[Saved entries]
####

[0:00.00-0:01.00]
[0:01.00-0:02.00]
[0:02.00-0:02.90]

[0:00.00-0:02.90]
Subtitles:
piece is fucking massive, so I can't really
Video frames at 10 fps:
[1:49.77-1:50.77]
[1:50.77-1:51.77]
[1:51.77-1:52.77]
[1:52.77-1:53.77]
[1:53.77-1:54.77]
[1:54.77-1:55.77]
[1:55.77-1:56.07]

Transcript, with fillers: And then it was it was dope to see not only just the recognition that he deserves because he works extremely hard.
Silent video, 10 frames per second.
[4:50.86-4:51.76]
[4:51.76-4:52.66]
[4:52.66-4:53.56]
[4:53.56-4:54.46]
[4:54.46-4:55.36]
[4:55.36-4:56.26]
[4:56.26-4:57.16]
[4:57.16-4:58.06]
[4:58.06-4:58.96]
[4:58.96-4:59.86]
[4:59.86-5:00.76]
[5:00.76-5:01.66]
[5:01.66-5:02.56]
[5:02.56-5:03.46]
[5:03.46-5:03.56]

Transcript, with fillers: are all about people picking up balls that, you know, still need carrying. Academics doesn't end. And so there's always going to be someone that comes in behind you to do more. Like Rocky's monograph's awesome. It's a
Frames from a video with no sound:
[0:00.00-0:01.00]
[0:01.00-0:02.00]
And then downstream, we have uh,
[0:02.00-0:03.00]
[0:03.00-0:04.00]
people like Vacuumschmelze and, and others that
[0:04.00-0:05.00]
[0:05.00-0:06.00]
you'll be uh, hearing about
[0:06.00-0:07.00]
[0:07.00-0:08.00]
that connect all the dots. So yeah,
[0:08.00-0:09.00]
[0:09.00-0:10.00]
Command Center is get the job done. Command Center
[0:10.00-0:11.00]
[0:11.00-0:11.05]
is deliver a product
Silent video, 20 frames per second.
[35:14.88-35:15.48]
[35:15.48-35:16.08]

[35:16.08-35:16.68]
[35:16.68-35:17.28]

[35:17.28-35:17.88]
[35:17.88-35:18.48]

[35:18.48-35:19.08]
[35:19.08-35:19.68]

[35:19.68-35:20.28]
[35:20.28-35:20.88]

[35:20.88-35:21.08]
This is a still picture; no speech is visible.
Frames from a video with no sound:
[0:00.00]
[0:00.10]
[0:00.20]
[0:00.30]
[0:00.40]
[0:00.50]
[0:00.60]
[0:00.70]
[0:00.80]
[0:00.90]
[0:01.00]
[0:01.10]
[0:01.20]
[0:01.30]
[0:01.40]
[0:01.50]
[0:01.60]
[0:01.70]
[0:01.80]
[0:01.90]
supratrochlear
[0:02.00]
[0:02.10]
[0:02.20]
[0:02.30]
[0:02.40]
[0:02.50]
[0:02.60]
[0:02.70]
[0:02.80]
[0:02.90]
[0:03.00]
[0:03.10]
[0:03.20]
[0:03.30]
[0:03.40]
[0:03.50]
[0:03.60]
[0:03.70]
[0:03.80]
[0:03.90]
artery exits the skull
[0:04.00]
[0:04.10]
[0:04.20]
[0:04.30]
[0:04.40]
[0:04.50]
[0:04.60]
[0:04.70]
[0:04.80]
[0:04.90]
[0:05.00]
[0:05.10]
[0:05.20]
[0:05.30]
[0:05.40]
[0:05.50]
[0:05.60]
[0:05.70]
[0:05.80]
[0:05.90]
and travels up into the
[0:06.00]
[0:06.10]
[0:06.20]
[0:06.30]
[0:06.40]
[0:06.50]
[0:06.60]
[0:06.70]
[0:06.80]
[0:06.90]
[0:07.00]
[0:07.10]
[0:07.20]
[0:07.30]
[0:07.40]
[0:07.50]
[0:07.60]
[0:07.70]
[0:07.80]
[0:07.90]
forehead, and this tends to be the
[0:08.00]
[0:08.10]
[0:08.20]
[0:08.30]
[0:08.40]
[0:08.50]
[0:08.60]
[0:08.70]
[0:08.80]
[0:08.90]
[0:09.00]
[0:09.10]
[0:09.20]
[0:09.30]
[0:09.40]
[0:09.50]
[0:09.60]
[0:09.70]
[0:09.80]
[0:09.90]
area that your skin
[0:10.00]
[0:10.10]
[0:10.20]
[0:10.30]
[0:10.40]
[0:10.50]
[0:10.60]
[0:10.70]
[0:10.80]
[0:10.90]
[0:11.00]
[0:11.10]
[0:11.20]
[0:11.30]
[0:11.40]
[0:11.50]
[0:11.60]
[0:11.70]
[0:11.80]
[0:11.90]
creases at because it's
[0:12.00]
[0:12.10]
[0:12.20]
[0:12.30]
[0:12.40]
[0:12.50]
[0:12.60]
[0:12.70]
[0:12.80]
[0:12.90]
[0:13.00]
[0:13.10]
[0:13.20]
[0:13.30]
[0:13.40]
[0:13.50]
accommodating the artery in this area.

####

**Exercise**: Exactly repeat the lines above, from the opening line through the one with "[35:19.68-35:20.28]", and include nothing else.

**Answer for this exercise**:
[0:00.00-0:01.00]
[0:01.00-0:02.00]
[0:02.00-0:02.90]

[0:00.00-0:02.90]
Subtitles:
piece is fucking massive, so I can't really
Video frames at 10 fps:
[1:49.77-1:50.77]
[1:50.77-1:51.77]
[1:51.77-1:52.77]
[1:52.77-1:53.77]
[1:53.77-1:54.77]
[1:54.77-1:55.77]
[1:55.77-1:56.07]

Transcript, with fillers: And then it was it was dope to see not only just the recognition that he deserves because he works extremely hard.
Silent video, 10 frames per second.
[4:50.86-4:51.76]
[4:51.76-4:52.66]
[4:52.66-4:53.56]
[4:53.56-4:54.46]
[4:54.46-4:55.36]
[4:55.36-4:56.26]
[4:56.26-4:57.16]
[4:57.16-4:58.06]
[4:58.06-4:58.96]
[4:58.96-4:59.86]
[4:59.86-5:00.76]
[5:00.76-5:01.66]
[5:01.66-5:02.56]
[5:02.56-5:03.46]
[5:03.46-5:03.56]

Transcript, with fillers: are all about people picking up balls that, you know, still need carrying. Academics doesn't end. And so there's always going to be someone that comes in behind you to do more. Like Rocky's monograph's awesome. It's a
Frames from a video with no sound:
[0:00.00-0:01.00]
[0:01.00-0:02.00]
And then downstream, we have uh,
[0:02.00-0:03.00]
[0:03.00-0:04.00]
people like Vacuumschmelze and, and others that
[0:04.00-0:05.00]
[0:05.00-0:06.00]
you'll be uh, hearing about
[0:06.00-0:07.00]
[0:07.00-0:08.00]
that connect all the dots. So yeah,
[0:08.00-0:09.00]
[0:09.00-0:10.00]
Command Center is get the job done. Command Center
[0:10.00-0:11.00]
[0:11.00-0:11.05]
is deliver a product
Silent video, 20 frames per second.
[35:14.88-35:15.48]
[35:15.48-35:16.08]

[35:16.08-35:16.68]
[35:16.68-35:17.28]

[35:17.28-35:17.88]
[35:17.88-35:18.48]

[35:18.48-35:19.08]
[35:19.08-35:19.68]

[35:19.68-35:20.28]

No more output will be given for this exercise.